- _Assignment_: Every line from the one with "[00:00:00.80 to 00:00:01.60]" through the final line of the data below goes in the answer, copied exactly. Pictures do not.

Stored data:
--- START ---

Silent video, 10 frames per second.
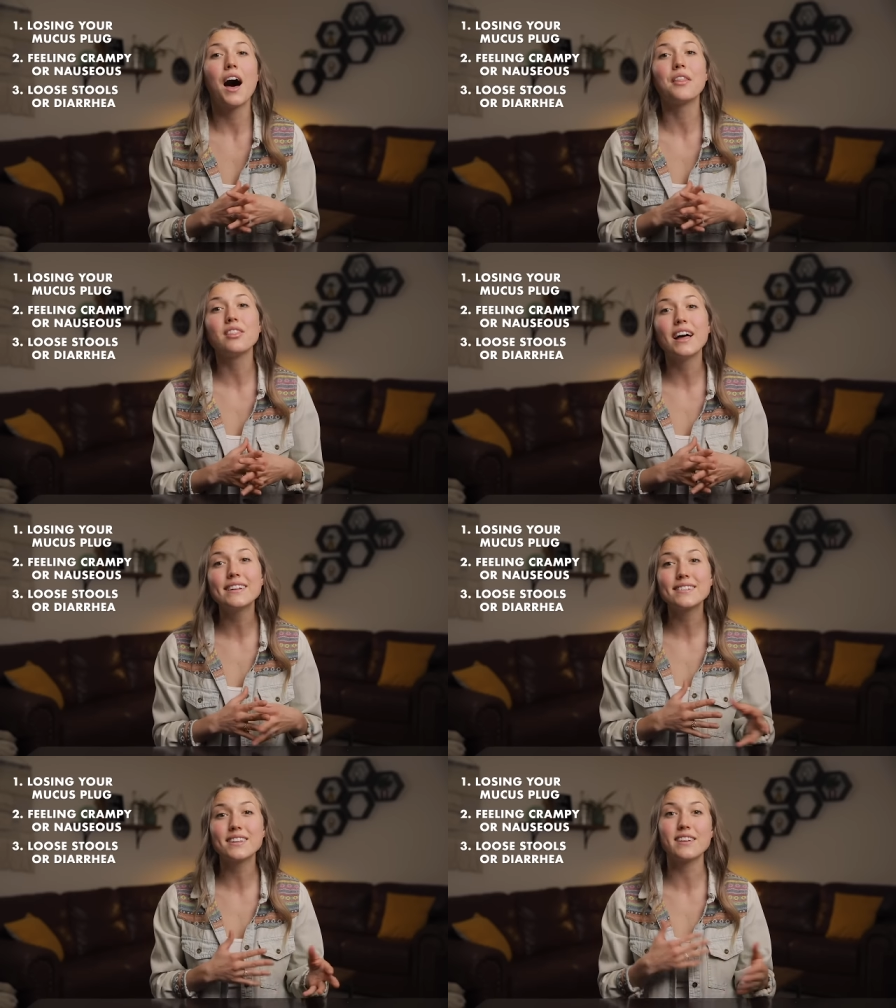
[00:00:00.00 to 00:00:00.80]

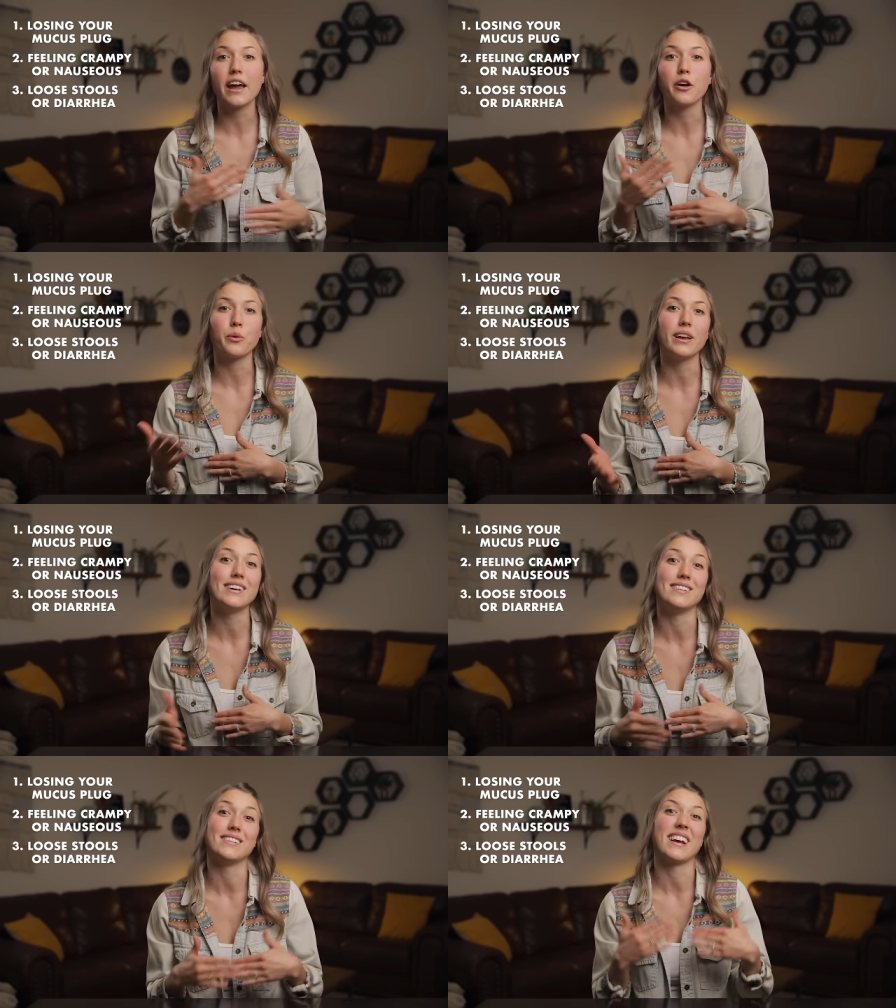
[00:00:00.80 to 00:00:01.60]
unless the diarrhea
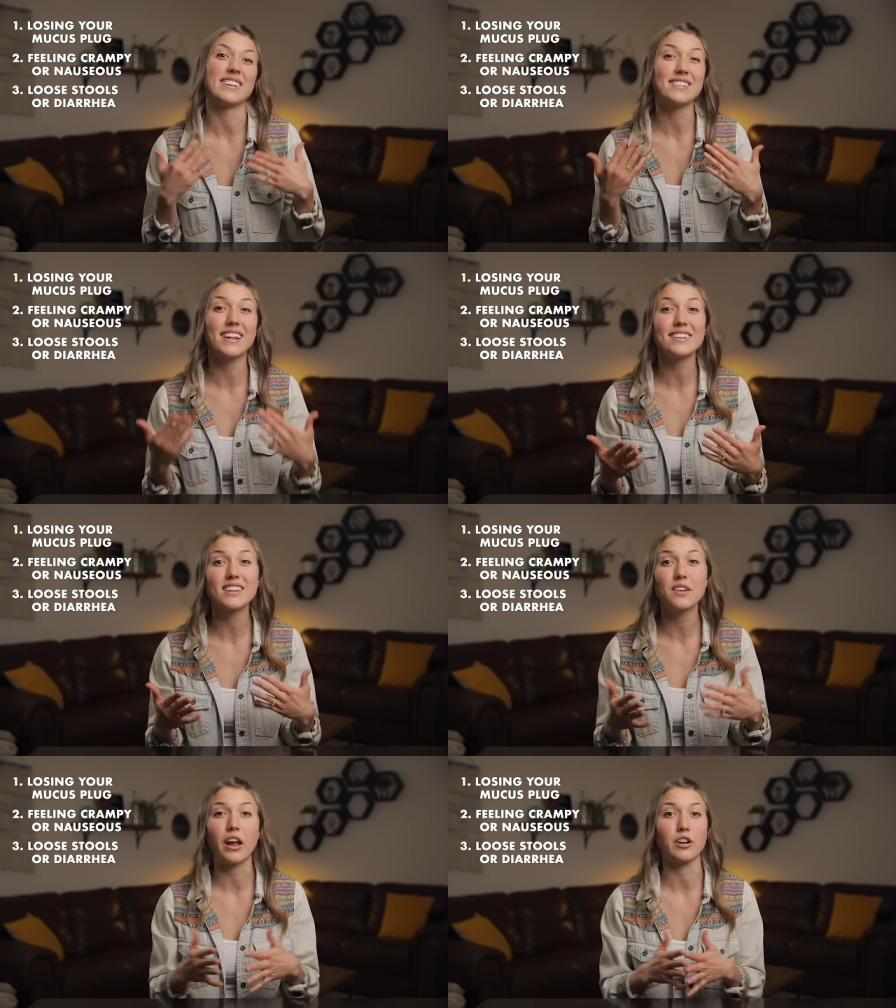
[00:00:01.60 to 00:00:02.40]
is
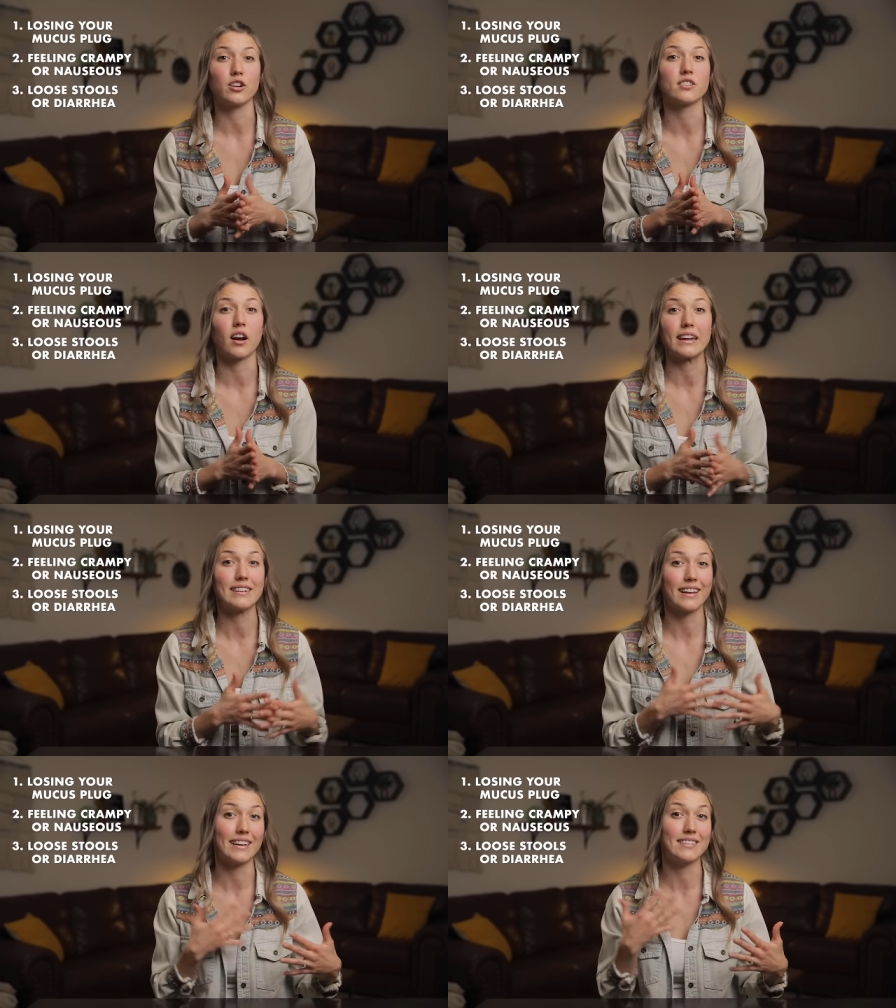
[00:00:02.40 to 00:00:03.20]
excessive and you're starting
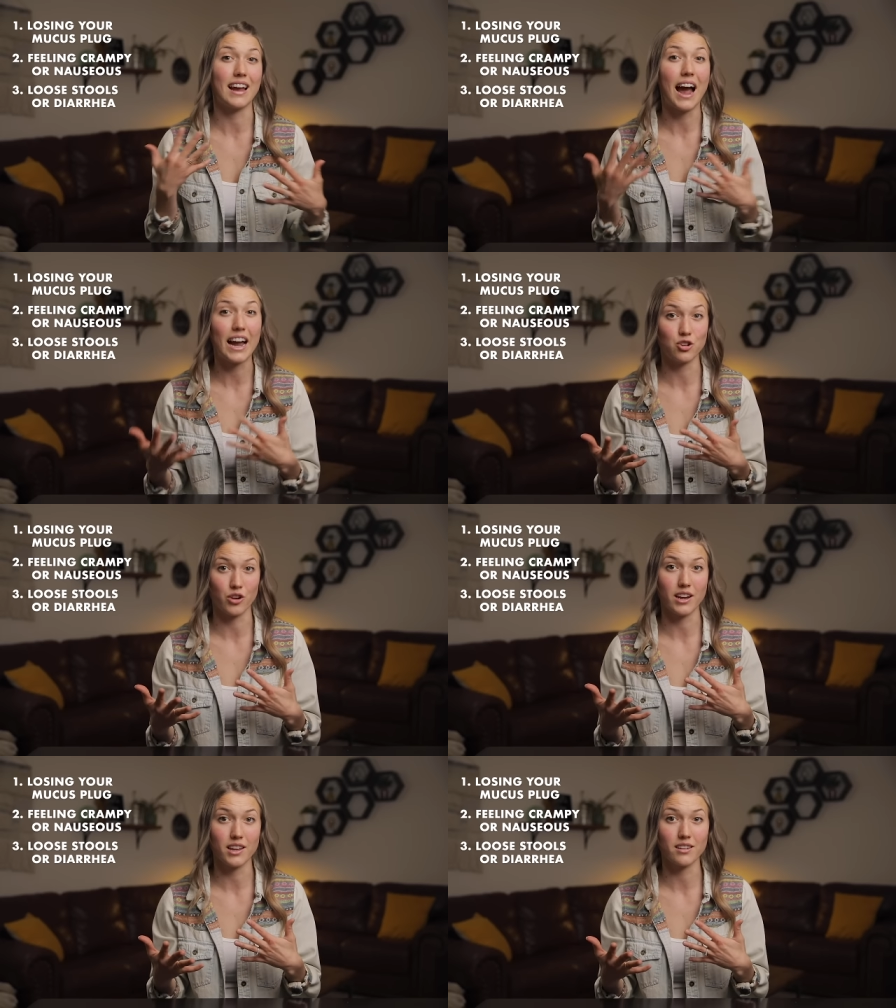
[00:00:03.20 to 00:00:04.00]
to get
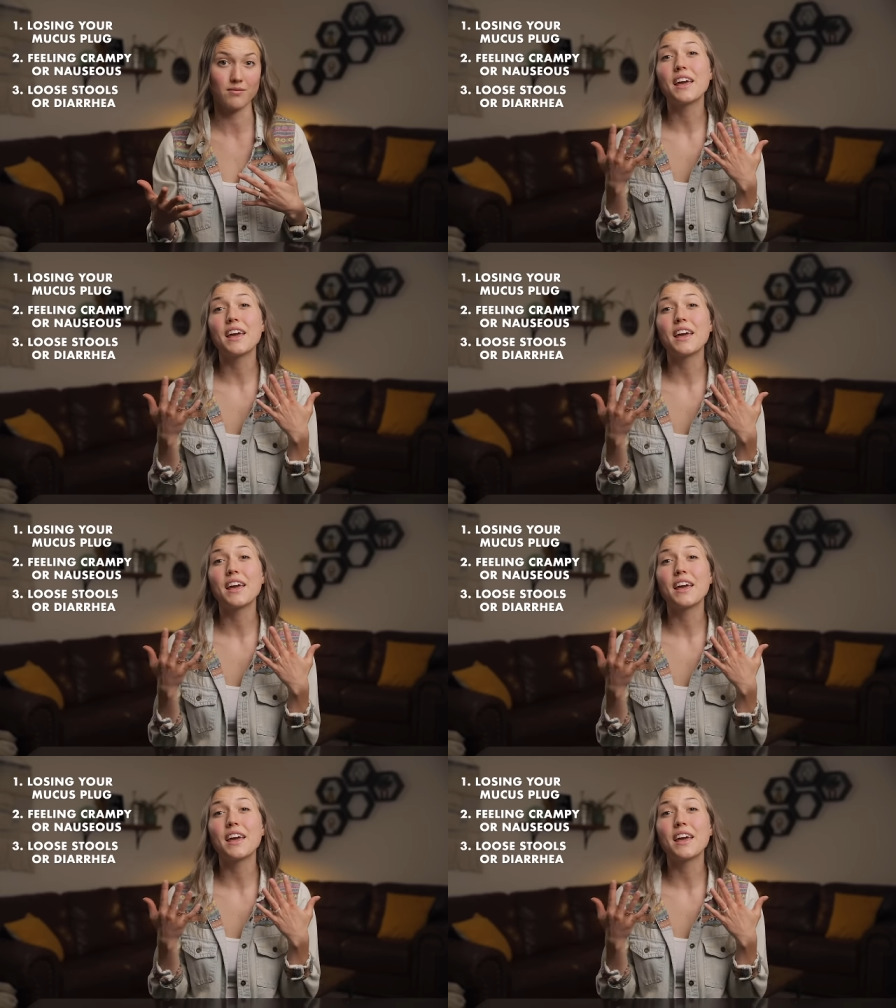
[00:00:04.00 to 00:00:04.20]
dehydrated.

--- END ---

- _Response_:
[00:00:00.80 to 00:00:01.60]
unless the diarrhea
[00:00:01.60 to 00:00:02.40]
is
[00:00:02.40 to 00:00:03.20]
excessive and you're starting
[00:00:03.20 to 00:00:04.00]
to get
[00:00:04.00 to 00:00:04.20]
dehydrated.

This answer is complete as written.